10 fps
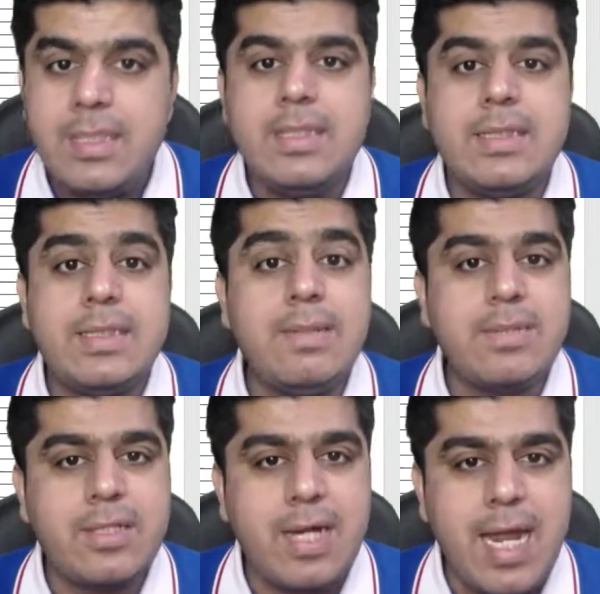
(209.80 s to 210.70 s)

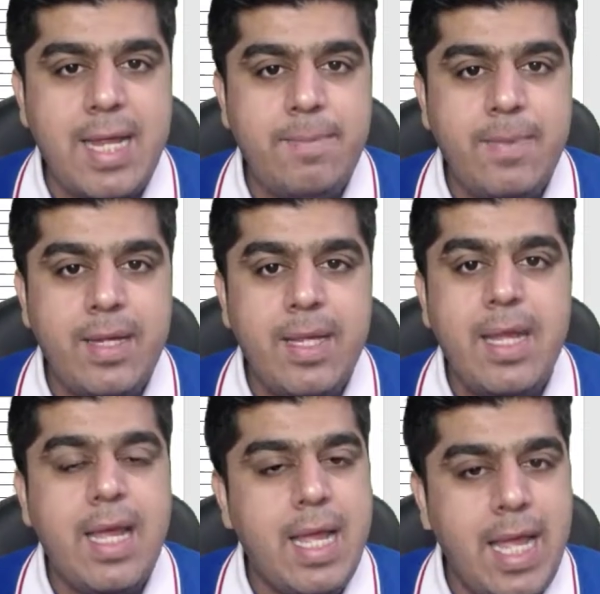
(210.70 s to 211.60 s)
subscribe
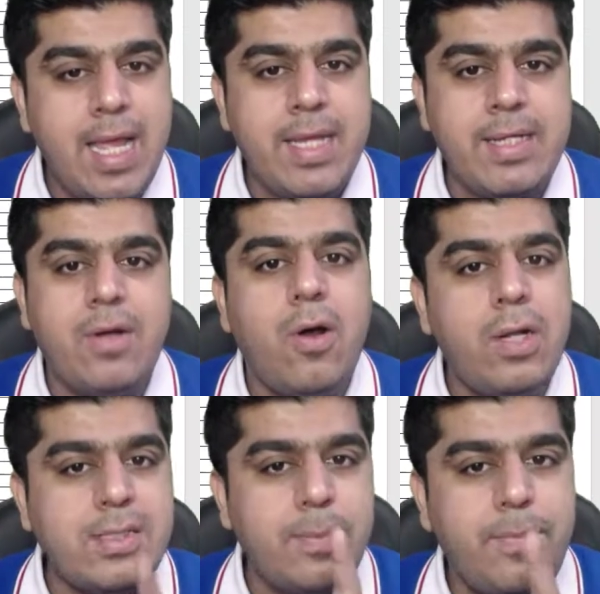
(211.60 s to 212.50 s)
and
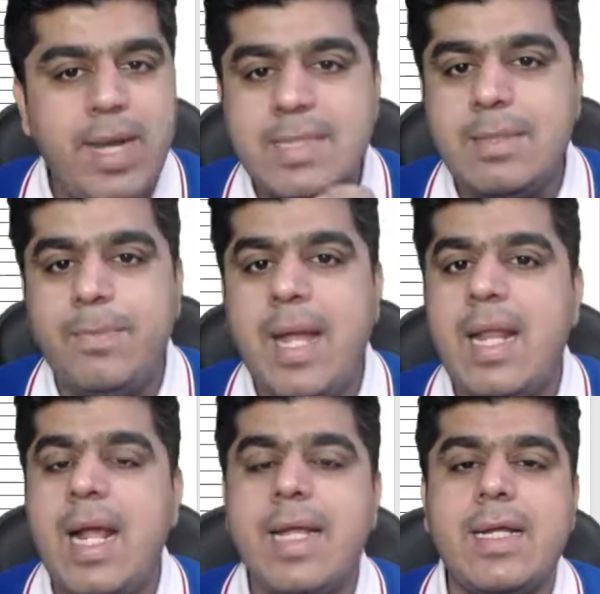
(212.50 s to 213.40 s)
also press the
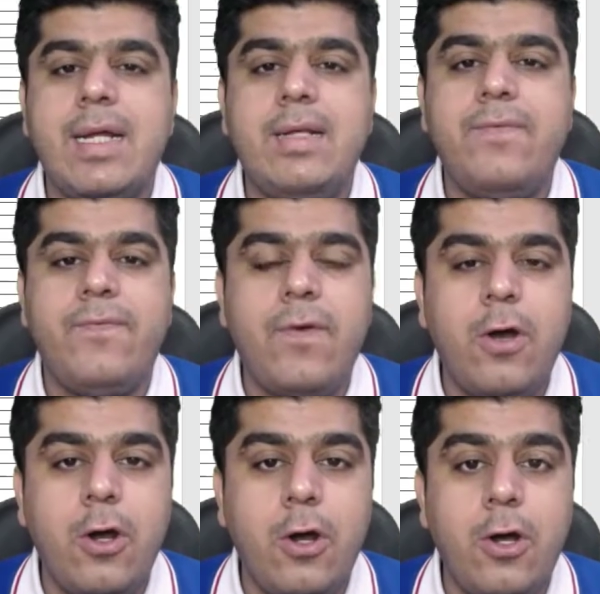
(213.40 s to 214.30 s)
bell icon
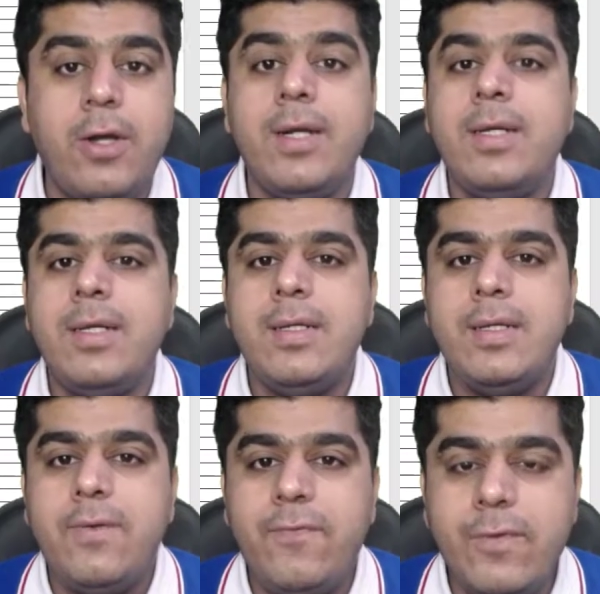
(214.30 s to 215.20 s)
for
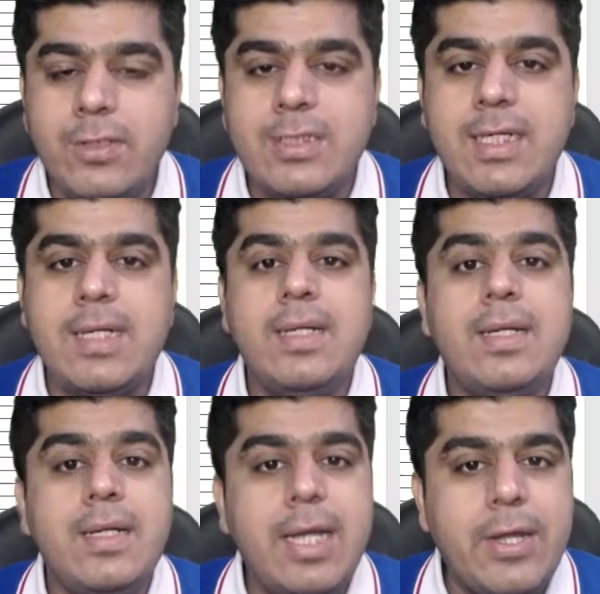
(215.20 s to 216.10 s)
future
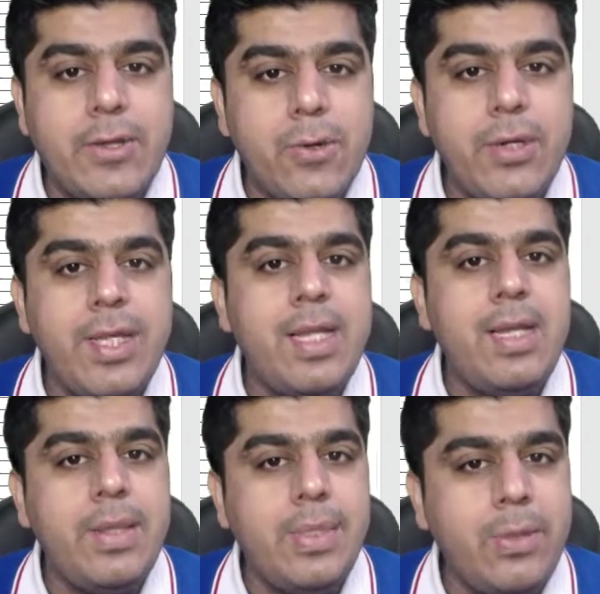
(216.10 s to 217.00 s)
tutorial
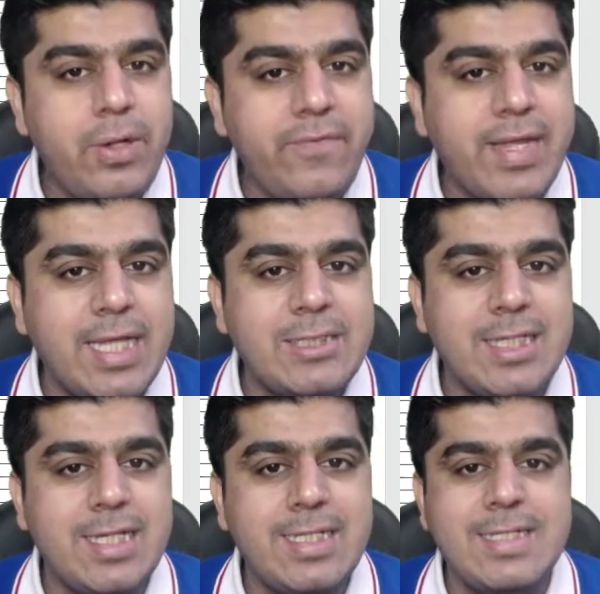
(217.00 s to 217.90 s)

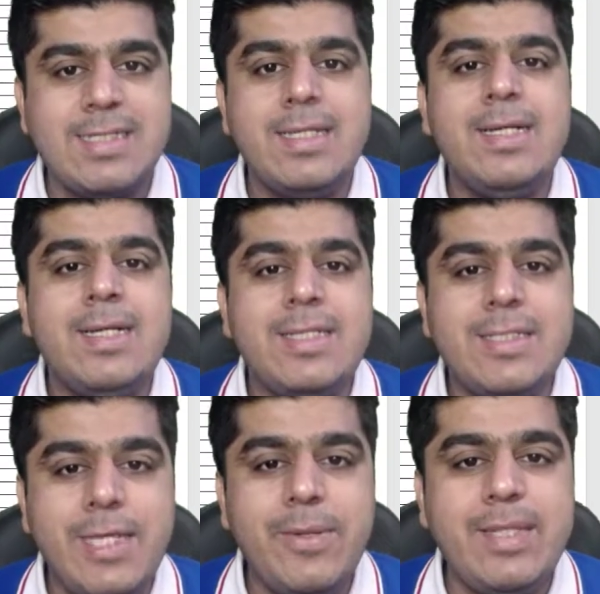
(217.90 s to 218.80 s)
notifications.
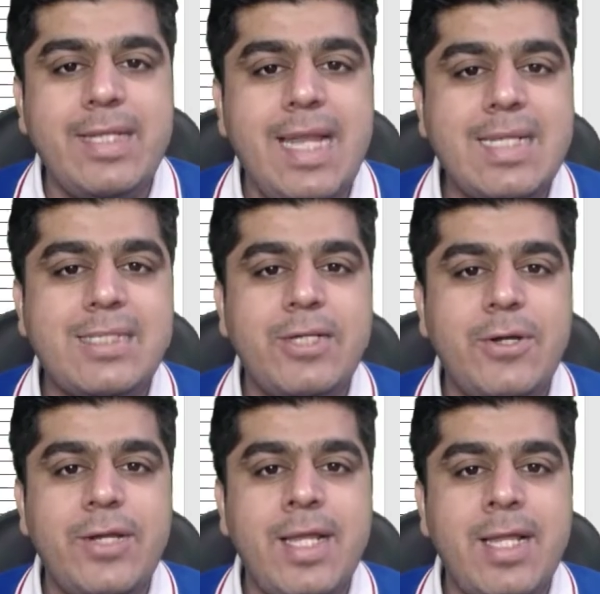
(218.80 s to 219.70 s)
See you in the next
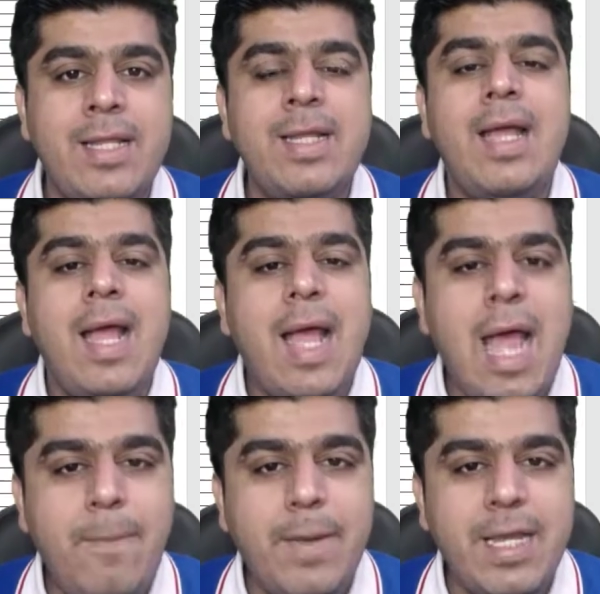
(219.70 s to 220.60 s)
tutorial.
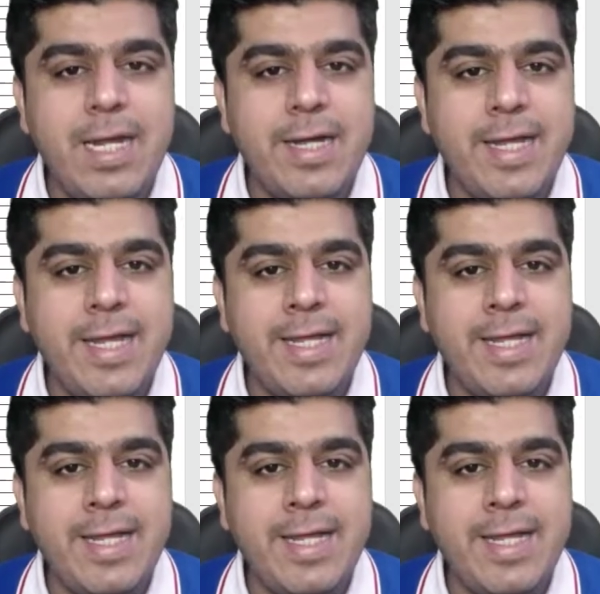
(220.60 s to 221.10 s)
Happy learning!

◇ ◇ ◇

Task requirements
Your copy should hold only the lines from the one containing "(210.70 s to 211.60 s)" through the last line of the listing, both included, retyped exactly and free of pictures.

Finished exercise
(210.70 s to 211.60 s)
subscribe
(211.60 s to 212.50 s)
and
(212.50 s to 213.40 s)
also press the
(213.40 s to 214.30 s)
bell icon
(214.30 s to 215.20 s)
for
(215.20 s to 216.10 s)
future
(216.10 s to 217.00 s)
tutorial
(217.00 s to 217.90 s)

(217.90 s to 218.80 s)
notifications.
(218.80 s to 219.70 s)
See you in the next
(219.70 s to 220.60 s)
tutorial.
(220.60 s to 221.10 s)
Happy learning!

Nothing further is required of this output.